Wednesday, December 22, 2010

genomic dark matter

Sciencemag | It used to seem so straightforward. DNA told the body how to build proteins. The instructions came in chapters called genes. Strands of DNA's chemical cousin RNA served as molecular messengers, carrying orders to the cells' protein factories and translating them into action. Between the genes lay long stretches of “junk DNA,” incoherent, useless, and inert.

That was then. In fact, gene regulation has turned out to be a surprisingly complex process governed by various types of regulatory DNA, which may lie deep in the wilderness of supposed “junk.” Far from being humble messengers, RNAs of all shapes and sizes are actually powerful players in how genomes operate. Finally, there's been increasing recognition of the widespread role of chemical alterations called epigenetic factors that can influence the genome across generations without changing the DNA sequence itself.

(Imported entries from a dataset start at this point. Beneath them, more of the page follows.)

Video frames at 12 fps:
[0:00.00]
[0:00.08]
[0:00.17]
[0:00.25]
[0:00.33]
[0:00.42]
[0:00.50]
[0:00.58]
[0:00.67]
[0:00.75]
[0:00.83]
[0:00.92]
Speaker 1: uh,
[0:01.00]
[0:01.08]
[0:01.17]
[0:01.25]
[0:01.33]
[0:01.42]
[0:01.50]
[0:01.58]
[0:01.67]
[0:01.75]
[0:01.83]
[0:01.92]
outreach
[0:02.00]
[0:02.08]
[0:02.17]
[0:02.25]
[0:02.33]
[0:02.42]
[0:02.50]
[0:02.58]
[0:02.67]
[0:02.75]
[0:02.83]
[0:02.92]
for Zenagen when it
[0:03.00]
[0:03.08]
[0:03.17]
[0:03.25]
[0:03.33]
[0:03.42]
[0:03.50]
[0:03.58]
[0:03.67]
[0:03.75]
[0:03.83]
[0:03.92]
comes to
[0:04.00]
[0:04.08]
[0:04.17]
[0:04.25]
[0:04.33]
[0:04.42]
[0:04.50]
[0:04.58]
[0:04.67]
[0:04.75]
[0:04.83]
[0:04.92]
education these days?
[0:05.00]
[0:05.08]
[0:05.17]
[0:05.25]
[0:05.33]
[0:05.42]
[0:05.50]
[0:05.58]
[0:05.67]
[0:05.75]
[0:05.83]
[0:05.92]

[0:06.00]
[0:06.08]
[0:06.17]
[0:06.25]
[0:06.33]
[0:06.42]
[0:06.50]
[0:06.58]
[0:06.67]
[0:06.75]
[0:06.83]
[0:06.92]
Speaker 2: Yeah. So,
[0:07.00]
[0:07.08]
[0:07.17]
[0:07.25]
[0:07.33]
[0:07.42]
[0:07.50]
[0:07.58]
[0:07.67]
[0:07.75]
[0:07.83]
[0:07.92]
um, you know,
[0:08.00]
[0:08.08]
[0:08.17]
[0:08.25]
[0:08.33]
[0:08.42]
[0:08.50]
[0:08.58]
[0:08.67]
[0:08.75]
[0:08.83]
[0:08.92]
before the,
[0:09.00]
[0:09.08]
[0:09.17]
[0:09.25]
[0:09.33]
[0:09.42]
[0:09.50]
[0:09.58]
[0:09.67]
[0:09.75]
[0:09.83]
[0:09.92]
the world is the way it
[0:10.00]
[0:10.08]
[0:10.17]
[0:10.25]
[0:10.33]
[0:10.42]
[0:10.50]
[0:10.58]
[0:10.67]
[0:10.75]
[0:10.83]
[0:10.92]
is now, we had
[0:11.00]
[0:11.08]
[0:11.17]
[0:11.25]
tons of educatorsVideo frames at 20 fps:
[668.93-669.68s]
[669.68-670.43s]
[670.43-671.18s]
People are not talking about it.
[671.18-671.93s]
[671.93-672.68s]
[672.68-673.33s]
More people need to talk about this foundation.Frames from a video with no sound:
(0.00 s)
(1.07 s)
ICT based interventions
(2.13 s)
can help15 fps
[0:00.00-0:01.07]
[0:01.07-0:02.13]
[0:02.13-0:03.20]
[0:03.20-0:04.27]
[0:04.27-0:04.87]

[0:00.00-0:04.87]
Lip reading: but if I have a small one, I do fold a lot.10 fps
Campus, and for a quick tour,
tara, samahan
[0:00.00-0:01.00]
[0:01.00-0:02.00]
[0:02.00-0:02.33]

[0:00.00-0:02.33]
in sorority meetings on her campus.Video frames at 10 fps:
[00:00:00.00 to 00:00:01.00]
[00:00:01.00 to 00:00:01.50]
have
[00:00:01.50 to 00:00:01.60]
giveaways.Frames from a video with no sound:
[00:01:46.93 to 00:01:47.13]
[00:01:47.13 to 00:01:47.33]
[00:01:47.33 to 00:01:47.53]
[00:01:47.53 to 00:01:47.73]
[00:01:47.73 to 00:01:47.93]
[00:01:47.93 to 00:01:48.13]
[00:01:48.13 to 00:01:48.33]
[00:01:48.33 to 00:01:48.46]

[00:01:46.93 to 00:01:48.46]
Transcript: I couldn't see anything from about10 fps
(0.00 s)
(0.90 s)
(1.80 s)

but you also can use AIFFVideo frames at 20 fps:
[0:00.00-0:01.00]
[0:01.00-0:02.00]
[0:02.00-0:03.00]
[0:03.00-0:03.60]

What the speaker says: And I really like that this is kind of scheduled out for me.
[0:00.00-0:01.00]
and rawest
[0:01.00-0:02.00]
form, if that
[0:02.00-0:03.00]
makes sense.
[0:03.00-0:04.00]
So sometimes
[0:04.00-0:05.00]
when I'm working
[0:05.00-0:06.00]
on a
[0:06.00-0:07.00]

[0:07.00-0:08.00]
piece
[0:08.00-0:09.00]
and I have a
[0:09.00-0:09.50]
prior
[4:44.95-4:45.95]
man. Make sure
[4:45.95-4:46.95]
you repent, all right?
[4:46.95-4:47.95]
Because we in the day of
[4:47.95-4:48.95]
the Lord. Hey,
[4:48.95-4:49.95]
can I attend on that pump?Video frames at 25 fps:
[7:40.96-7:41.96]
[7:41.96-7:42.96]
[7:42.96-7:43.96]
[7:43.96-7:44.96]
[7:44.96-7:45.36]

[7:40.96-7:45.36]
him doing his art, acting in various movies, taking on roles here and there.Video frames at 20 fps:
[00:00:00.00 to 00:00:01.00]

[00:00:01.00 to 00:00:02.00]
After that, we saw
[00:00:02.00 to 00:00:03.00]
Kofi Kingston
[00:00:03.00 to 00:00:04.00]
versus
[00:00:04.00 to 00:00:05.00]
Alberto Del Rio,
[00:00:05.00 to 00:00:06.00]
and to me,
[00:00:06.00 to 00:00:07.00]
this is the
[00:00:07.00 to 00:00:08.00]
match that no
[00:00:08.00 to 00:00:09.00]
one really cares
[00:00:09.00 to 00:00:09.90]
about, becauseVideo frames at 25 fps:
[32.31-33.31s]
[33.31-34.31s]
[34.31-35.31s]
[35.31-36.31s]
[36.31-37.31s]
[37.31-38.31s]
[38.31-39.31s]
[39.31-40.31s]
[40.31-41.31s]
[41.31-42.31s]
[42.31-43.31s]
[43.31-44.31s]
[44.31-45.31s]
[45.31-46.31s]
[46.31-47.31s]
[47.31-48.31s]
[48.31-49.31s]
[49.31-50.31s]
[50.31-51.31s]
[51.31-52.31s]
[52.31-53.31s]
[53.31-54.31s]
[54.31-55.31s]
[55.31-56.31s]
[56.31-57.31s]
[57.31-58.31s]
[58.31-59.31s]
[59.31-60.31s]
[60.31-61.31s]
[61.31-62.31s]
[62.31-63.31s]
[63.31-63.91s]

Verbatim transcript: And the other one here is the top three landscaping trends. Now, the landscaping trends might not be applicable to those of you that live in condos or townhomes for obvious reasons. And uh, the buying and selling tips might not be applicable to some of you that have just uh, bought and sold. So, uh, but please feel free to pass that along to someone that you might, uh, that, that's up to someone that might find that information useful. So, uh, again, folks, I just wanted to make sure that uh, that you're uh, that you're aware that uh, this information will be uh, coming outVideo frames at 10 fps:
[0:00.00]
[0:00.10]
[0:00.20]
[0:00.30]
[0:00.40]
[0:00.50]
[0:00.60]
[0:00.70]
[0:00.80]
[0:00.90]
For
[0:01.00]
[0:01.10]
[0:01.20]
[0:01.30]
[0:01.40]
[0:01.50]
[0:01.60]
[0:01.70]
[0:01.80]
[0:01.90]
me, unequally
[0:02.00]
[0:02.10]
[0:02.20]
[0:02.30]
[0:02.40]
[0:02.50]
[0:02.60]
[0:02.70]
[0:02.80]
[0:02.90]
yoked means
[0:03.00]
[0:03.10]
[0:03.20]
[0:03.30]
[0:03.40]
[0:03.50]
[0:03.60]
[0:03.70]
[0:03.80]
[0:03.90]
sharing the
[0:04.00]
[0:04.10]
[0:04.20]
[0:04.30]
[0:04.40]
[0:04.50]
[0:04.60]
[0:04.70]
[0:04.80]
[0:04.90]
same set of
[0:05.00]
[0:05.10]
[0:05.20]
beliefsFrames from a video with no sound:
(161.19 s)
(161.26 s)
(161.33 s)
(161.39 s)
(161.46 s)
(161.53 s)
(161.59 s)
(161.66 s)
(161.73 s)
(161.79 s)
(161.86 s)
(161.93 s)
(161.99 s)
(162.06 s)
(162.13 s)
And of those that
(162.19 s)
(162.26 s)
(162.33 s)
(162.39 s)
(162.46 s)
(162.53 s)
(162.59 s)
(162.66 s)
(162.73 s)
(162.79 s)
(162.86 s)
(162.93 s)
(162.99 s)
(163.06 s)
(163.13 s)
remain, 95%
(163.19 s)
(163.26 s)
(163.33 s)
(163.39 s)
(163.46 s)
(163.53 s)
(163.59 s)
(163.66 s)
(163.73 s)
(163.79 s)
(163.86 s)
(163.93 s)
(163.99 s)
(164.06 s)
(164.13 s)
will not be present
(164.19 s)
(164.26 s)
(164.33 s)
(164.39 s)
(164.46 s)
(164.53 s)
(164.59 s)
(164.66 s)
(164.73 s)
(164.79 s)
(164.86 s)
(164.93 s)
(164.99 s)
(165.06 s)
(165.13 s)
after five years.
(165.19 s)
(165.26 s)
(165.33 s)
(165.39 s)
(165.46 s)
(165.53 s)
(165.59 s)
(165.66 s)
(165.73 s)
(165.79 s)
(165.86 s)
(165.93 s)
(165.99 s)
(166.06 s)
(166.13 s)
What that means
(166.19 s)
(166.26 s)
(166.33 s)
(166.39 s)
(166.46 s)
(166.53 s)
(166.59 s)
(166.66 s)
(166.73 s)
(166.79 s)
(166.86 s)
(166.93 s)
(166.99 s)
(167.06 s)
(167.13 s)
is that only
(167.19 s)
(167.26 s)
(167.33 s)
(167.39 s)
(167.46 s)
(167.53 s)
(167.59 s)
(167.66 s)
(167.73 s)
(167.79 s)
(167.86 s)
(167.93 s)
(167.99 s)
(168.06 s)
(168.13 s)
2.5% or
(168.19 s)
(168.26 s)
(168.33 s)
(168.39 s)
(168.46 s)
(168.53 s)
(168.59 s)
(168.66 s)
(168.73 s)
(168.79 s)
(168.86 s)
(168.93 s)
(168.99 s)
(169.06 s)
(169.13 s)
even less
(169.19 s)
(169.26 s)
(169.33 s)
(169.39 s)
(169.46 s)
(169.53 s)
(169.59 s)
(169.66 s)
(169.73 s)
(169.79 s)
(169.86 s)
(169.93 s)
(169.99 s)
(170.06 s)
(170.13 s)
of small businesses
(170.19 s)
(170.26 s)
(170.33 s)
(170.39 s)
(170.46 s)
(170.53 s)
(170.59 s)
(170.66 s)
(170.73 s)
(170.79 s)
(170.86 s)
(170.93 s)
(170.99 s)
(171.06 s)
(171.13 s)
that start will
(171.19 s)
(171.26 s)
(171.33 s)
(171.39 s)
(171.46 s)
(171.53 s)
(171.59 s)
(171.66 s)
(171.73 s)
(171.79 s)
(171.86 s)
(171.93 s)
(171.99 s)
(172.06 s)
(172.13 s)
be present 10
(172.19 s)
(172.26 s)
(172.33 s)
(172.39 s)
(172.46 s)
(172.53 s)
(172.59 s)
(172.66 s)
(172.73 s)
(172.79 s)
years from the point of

The scope of this “dark genome” became apparent in 2001, when the human genome was first published. Scientists expected to find as many as 100,000 genes packed into the 3 billion bases of human DNA; they were startled to learn that there were fewer than 35,000. (The current count is 21,000.) Protein-coding regions accounted for just 1.5% of the genome. Could the rest of our DNA really just be junk?

The deciphering of the mouse genome in 2002 showed that there must be more to the story. Mice and people turned out to share not only many genes but also vast stretches of noncoding DNA. To have been “conserved” throughout the 75 million years since the mouse and human lineages diverged, those regions were likely to be crucial to the organisms' survival.